[Collected data]
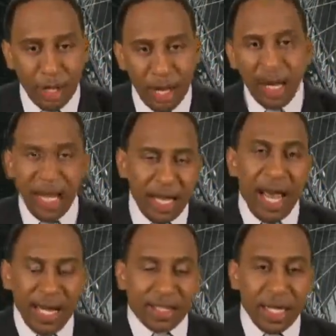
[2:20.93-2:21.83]
in
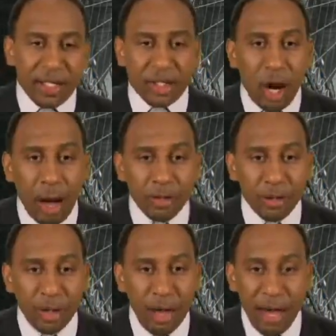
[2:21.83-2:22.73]
18 starts.
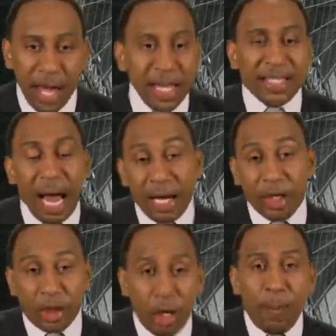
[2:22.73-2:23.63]
He's got a
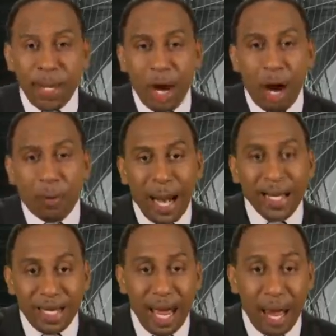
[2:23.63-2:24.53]
QBR right
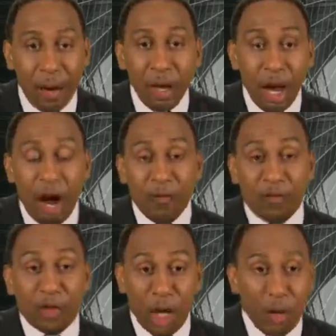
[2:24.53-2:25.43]
now of
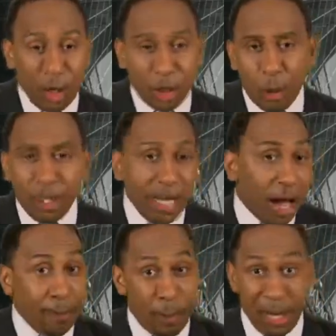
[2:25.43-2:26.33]

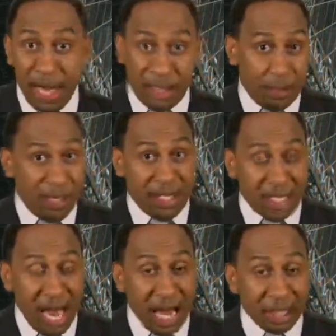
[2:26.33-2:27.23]
29.8 to be exact.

• Task instructions
Reproduce the data above word for word, but leave the images out.

• Response for this exercise
[2:20.93-2:21.83]
in
[2:21.83-2:22.73]
18 starts.
[2:22.73-2:23.63]
He's got a
[2:23.63-2:24.53]
QBR right
[2:24.53-2:25.43]
now of
[2:25.43-2:26.33]

[2:26.33-2:27.23]
29.8 to be exact.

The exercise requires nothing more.